As a Peace Corp volunteer, he lived on his own, the only American in the community, with no electricity and limited running water. He was responsible for creating and working on what he called “poverty alleviation projects.”
His time in the Peace Corps wasn’t just a valuable learning experience—it’s also where he met his wife, something that may have added to his fascination with travelling.
“We both were just totally in love with this lifestyle, where you get to connect with people who are so different from yourselves, and you get to be constantly learning, and tackling the challenges that come with life abroad,” Brown said. “And we wanted to go back.”
Kim is hoping to get a job with the embassy as well, or pursue teaching, which she has a degree in.
“I’m still in shock a little bit,” she said. “Everything happened so fast… It’s completely different, a whole new change, I’m still not sure what it’s going to entail for me… I’m really excited about going.”
During his time in Rhinelander, Brown worked on a lot of projects that benefitted the community, particularly his ongoing effort to improve broadband availability for the county. Being paid in part by county taxes, Brown said it was always his priority to do things that the people he served found value in.

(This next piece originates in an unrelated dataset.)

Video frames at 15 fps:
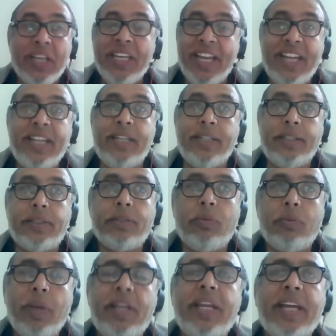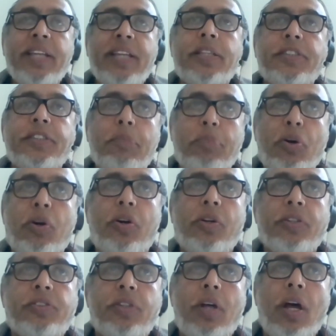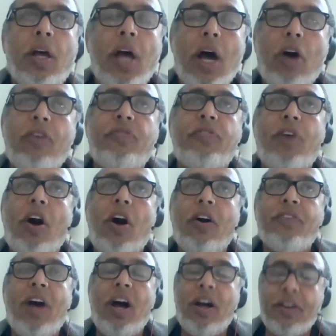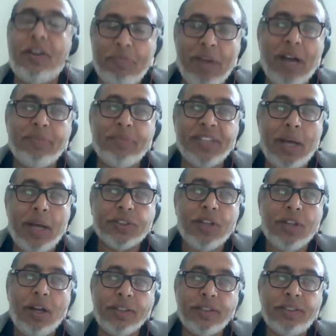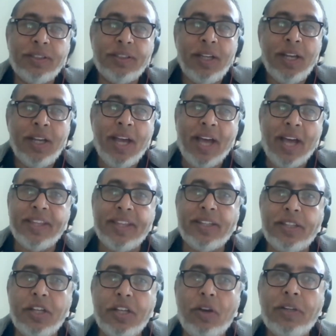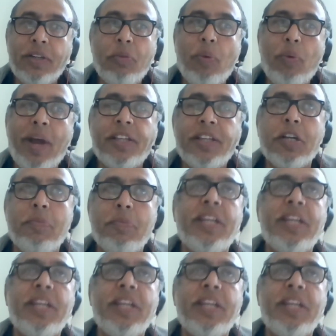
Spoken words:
We need the support of our imams and our scholars. I think the only way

“It’s tough now, wrapping things up,” Brown said. “I would have really liked to have been here a year from now to sort of see how this plays out and to see if it works and to keep working on it. And so, yeah, bittersweet is a great word for it.”

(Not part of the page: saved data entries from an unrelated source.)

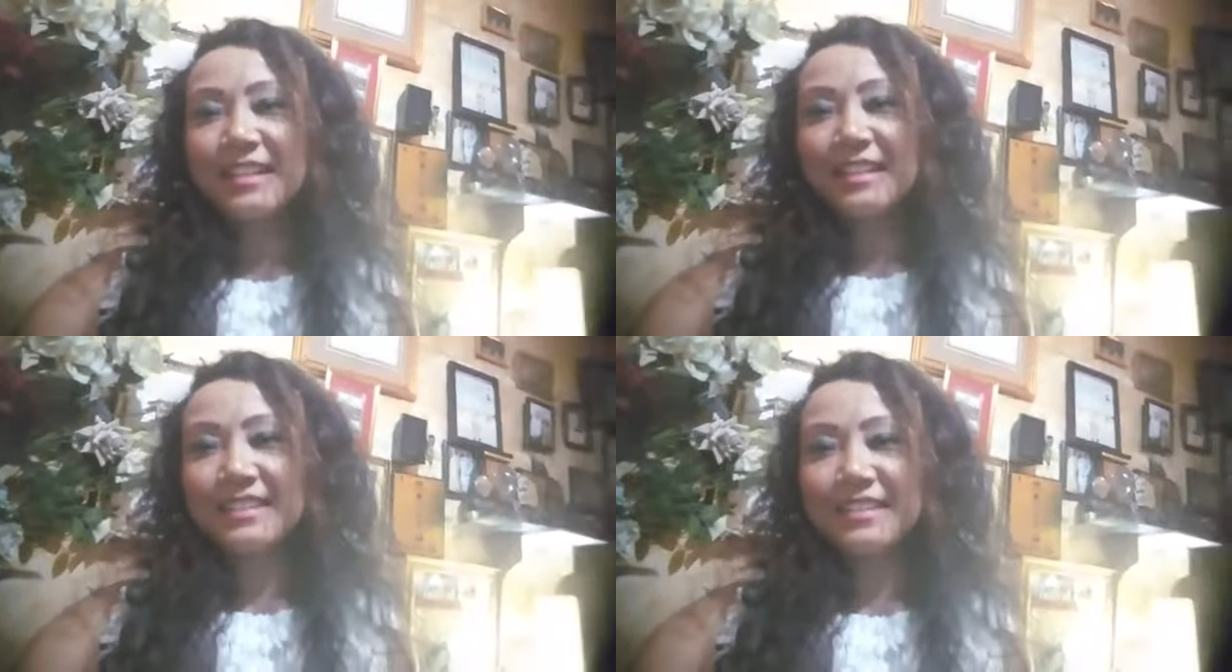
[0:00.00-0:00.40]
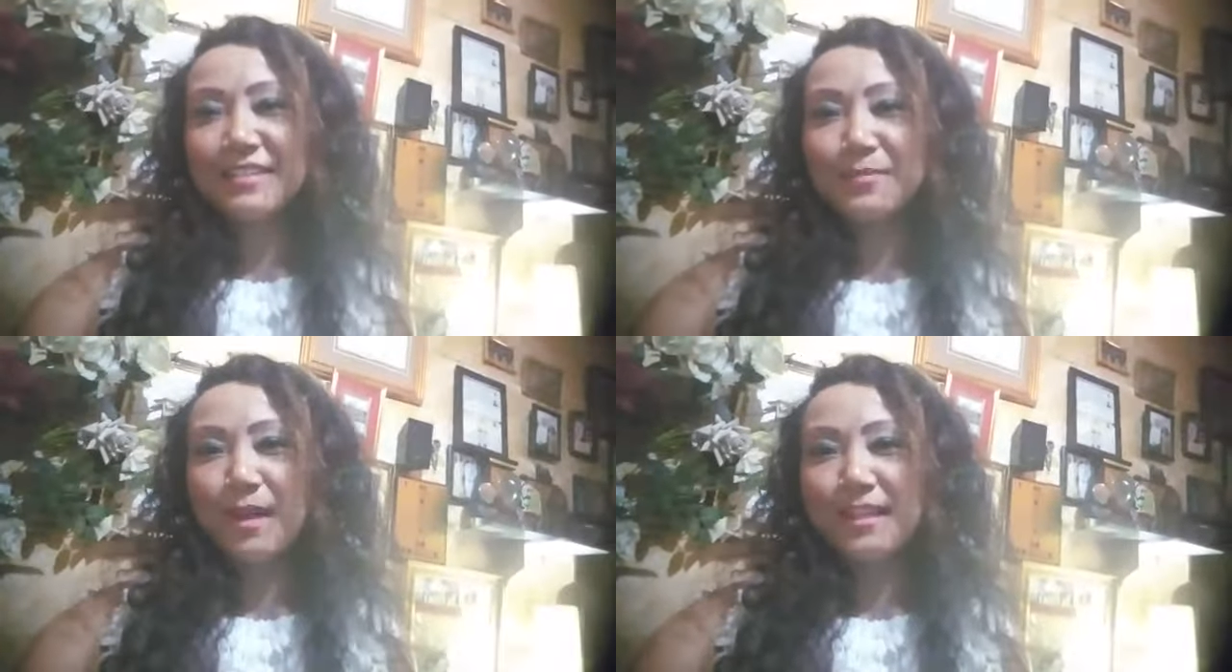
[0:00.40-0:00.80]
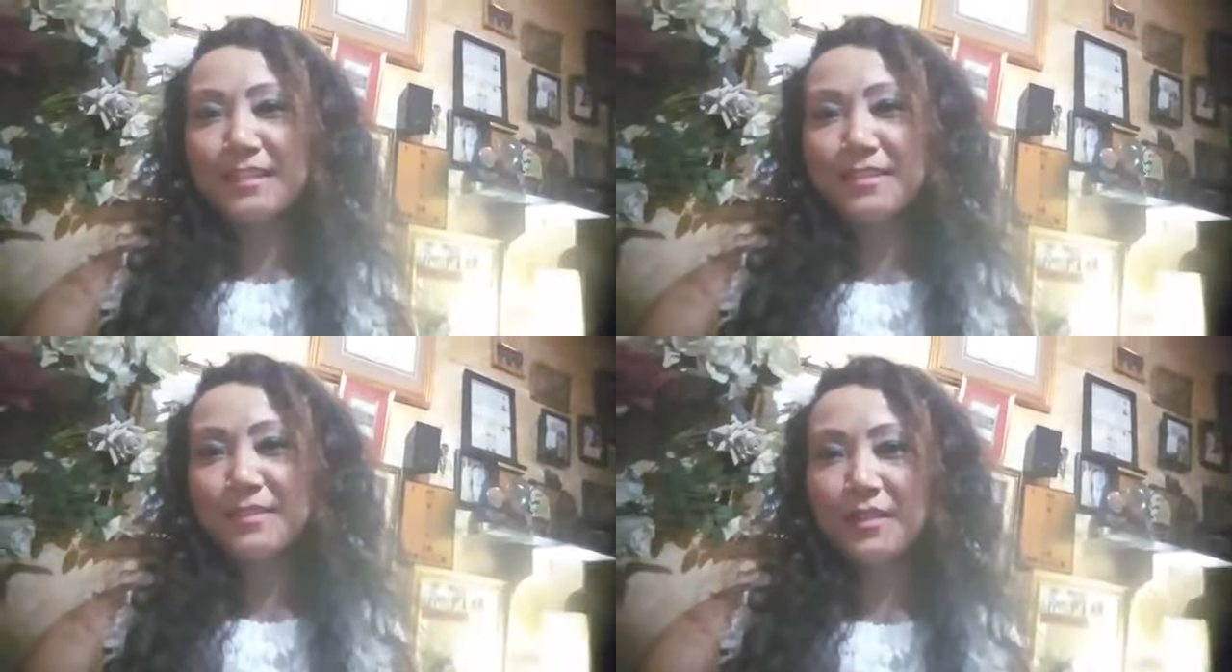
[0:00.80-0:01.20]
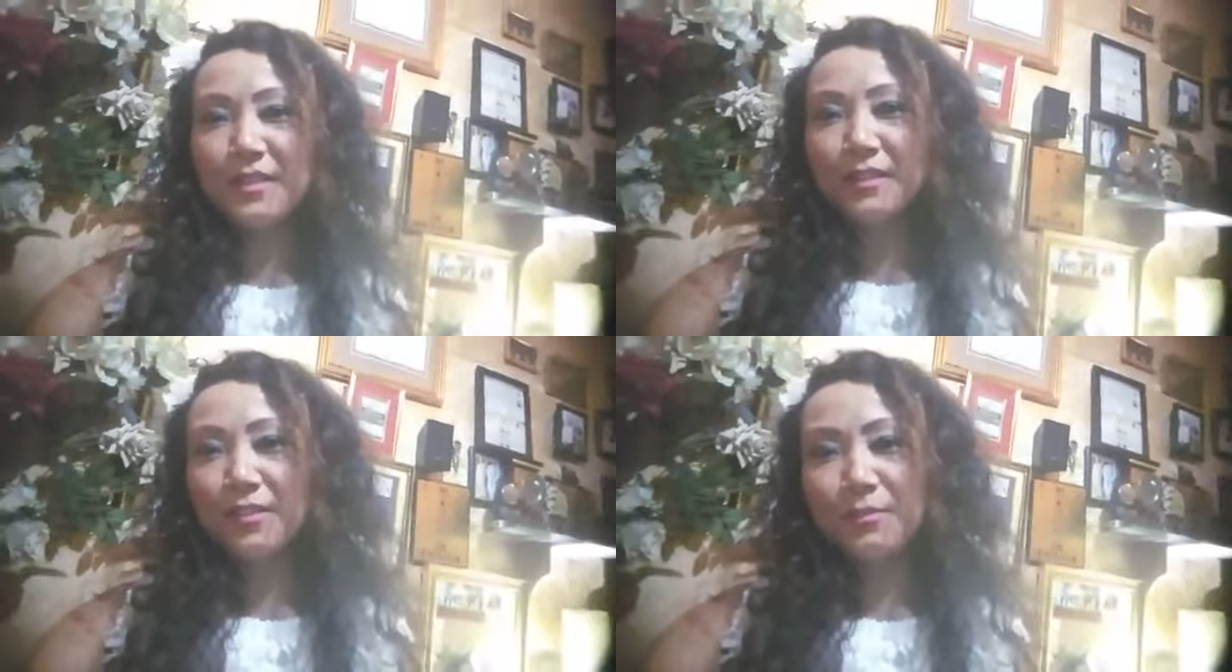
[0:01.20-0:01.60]
It reminds
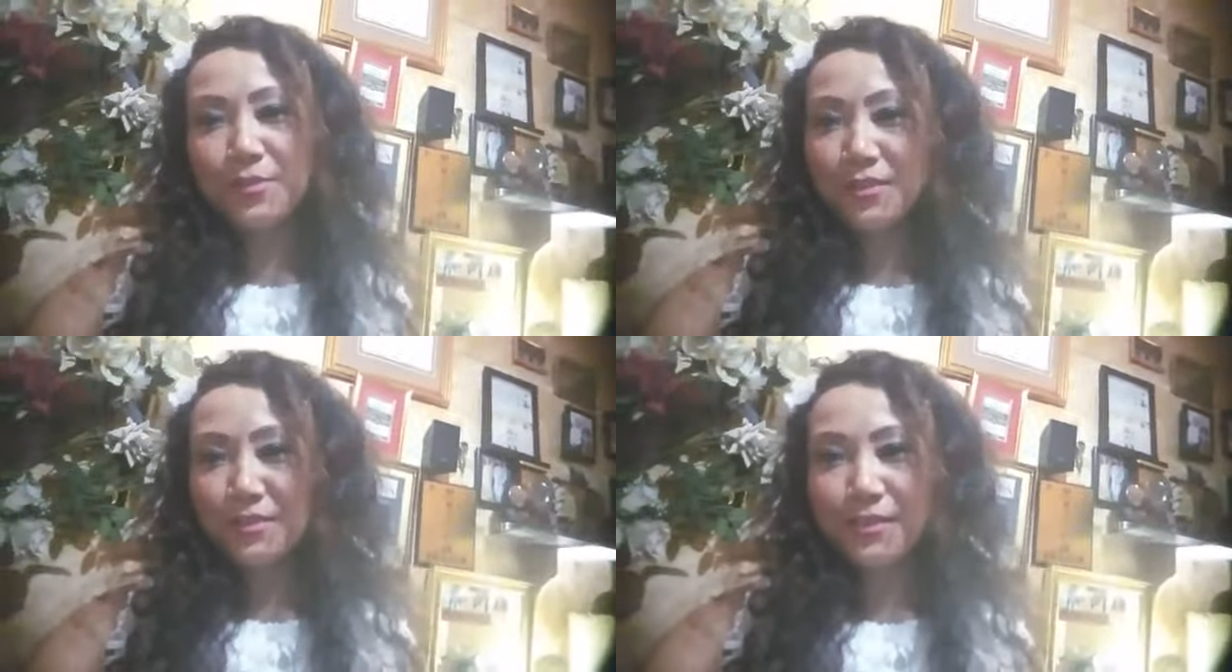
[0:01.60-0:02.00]
uh, almost,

The application process for the embassy job is so rigorous that Brown started applying almost two years ago. He said he’s known for a while that he was in the last stages, and might be getting the call at any time.

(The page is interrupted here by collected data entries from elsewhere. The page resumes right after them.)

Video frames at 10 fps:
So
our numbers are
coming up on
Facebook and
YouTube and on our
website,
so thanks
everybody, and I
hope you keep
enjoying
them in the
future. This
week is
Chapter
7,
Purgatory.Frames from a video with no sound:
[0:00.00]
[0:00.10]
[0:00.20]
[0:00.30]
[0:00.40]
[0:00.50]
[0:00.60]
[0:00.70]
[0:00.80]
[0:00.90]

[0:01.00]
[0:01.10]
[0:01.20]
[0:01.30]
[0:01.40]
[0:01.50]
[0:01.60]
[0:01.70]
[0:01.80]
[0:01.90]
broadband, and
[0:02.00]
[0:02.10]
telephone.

“The waiting has been really tough, you know, there are long periods where you’re just waiting for word, or you don’t really know what’s going to happen. And you sort of feel like you’re planning your life on two tracks,” Brown said.
“It wasn’t an easy decision at all, this is a great community to live in,” Brown said. “There’s some really incredible people in this community, who are really publicly-minded, who are doing good work for the benefit of the whole community.”
As to where Brown will end up, even he doesn’t know. Officers like him won’t even find out their first post until a few months into training, and could be anywhere in the world.
“One of the conditions of employment is worldwide availability,” Brown said. “But I’ve heard that most officers get to learn three, four, five different languages in the course of their career, so it could be anywhere. Except Antarctica, I don’t think we have a station there…”
Each embassy has a different mission, goals specific to that country, but in general Brown’s job will simply be to “facilitate dialogue”—learning, teaching, communicating—connecting with the community, which he has certainly done before.
“Helping foreign publics to understand what the United Stated is all about,” Brown said. “Not just policies, but also sort of sharing culture and sharing American history, and helping to build those connections and relationships between the foreign public and U.S. government.”
Brown will have worked his last day at UW-Extension on Jan. 2, and will begin his training in Washington, D.C., on Jan. 12, just a month and a day since he got the news on Dec. 11.
“I want to serve my country well—I want to be a good representation of the people of the communities and of the government who I’m serving. And I just want to do that really well, in whatever setting I happen to be in.”